During the presidency of Porfirio Díaz, the town gained prosperity. It was linked to the expanding railway network.

==Geography==
The municipality has an area of 84.2 km.

Teziutlán is located at , close to the border with Veracruz, in the Sierra Madre Oriental. The area is drained by the Río El Calvario, Río Xóloatl and Río Xoloco rivers.

===Climate===
The climate is highland subtropical but ever moist (Köppen: Cfb) similar to the plateaus of southern Brazil, but with longer soft periods of time.

Climate data for Teziutlán
| Month | Jan | Feb | Mar | Apr | May | Jun | Jul | Aug | Sep | Oct | Nov | Dec | Year |
| Record high °C (°F) | 26.5 (79.7) | 29.0 (84.2) | 32.0 (89.6) | 30.0 (86.0) | 35.0 (95.0) | 30.0 (86.0) | 30.0 (86.0) | 26.0 (78.8) | 27.0 (80.6) | 27.0 (80.6) | 29.0 (84.2) | 26.5 (79.7) | 35.0 (95.0) |
| Mean daily maximum °C (°F) | 16.2 (61.2) | 17.1 (62.8) | 20.2 (68.4) | 21.8 (71.2) | 22.0 (71.6) | 20.7 (69.3) | 19.8 (67.6) | 19.4 (66.9) | 18.8 (65.8) | 17.3 (63.1) | 17.1 (62.8) | 16.5 (61.7) | 18.9 (66.0) |
| Daily mean °C (°F) | 11.2 (52.2) | 12.0 (53.6) | 14.8 (58.6) | 16.5 (61.7) | 16.8 (62.2) | 16.2 (61.2) | 15.2 (59.4) | 15.1 (59.2) | 15.0 (59.0) | 13.5 (56.3) | 12.6 (54.7) | 11.7 (53.1) | 14.2 (57.6) |
| Mean daily minimum °C (°F) | 6.2 (43.2) | 6.9 (44.4) | 9.4 (48.9) | 11.1 (52.0) | 11.6 (52.9) | 11.6 (52.9) | 10.6 (51.1) | 10.8 (51.4) | 11.1 (52.0) | 9.7 (49.5) | 8.0 (46.4) | 6.8 (44.2) | 9.5 (49.1) |
| Record low °C (°F) | −4.0 (24.8) | −4.0 (24.8) | −1.0 (30.2) | 1.0 (33.8) | 1.5 (34.7) | 6.5 (43.7) | 6.0 (42.8) | 7.0 (44.6) | 3.0 (37.4) | 1.5 (34.7) | −1.5 (29.3) | −5.0 (23.0) | −5.0 (23.0) |
| Average precipitation mm (inches) | 52 (2.0) | 46 (1.8) | 32 (1.3) | 45 (1.8) | 81 (3.2) | 214 (8.4) | 164 (6.5) | 194 (7.6) | 298 (11.7) | 172 (6.8) | 91 (3.6) | 51 (2.0) | 1,440 (56.7) |
| Average precipitation days (≥ 0.1 mm) | 10.6 | 10.7 | 9.5 | 8.8 | 8.8 | 16.1 | 18.4 | 20.2 | 19.5 | 17.4 | 12.1 | 11.2 | 163.3 |
Source: WeatherBase^{[link removed]}

==Notable people==
The city is noteworthy as the birthplace of two prominent twentieth-century politicians:
- Manuel Ávila Camacho (24 April 1897 – 13 October 1955), President of Mexico from 1940 to 1946.
- Vicente Lombardo Toledano (16 July 1894 – 16 November 1968), founder of the Confederación de Trabajadores de México (CTM).

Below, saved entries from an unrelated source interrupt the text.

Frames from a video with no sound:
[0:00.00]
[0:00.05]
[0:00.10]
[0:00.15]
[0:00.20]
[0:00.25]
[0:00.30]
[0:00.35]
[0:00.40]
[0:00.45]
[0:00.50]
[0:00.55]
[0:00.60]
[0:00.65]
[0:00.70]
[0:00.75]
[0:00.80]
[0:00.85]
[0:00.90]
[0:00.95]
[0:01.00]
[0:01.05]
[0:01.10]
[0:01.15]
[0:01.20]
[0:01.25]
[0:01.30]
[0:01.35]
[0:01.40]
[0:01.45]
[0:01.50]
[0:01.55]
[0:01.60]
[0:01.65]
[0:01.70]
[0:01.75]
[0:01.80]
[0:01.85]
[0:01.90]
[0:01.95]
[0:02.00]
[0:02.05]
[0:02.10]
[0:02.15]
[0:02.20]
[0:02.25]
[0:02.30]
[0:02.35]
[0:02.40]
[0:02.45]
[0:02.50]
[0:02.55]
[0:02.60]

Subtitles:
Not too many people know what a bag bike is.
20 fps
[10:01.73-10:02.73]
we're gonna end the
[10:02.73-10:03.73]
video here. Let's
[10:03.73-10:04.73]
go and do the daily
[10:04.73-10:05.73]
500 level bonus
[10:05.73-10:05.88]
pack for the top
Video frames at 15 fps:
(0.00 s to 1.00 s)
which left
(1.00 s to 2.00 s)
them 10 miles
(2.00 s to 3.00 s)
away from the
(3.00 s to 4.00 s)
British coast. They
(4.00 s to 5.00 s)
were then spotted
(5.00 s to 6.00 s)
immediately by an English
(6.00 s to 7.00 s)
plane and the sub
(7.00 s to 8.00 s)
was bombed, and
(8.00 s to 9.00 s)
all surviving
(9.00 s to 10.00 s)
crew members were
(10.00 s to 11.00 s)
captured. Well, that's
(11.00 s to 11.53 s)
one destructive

The city has also been the birthplace of other prominent figures:
- Maximino Ávila Camacho, brother of Manuel Ávila Camacho, governor of Puebla and federal secretary of public works.
- Juan Cordero (16 May 1824 – 28 May 1884), an award-winning painter.
- Antonio Espino Mora (13 August 1910 – 24 November 1993), who starred on stage, screen, and television as "Clavillazo".
- Alfredo "El Güero" Gil (5 January 1915 – 10 September 1999), lead guitarist for El Trío Los Panchos.
- Xavier Robles (b. 25 February 1949), motion picture screenwriter whose credits include Rojo Amanecer.
- Cayetano Arámburo (b. 29 July 1990) Mexican series/soap opera actor.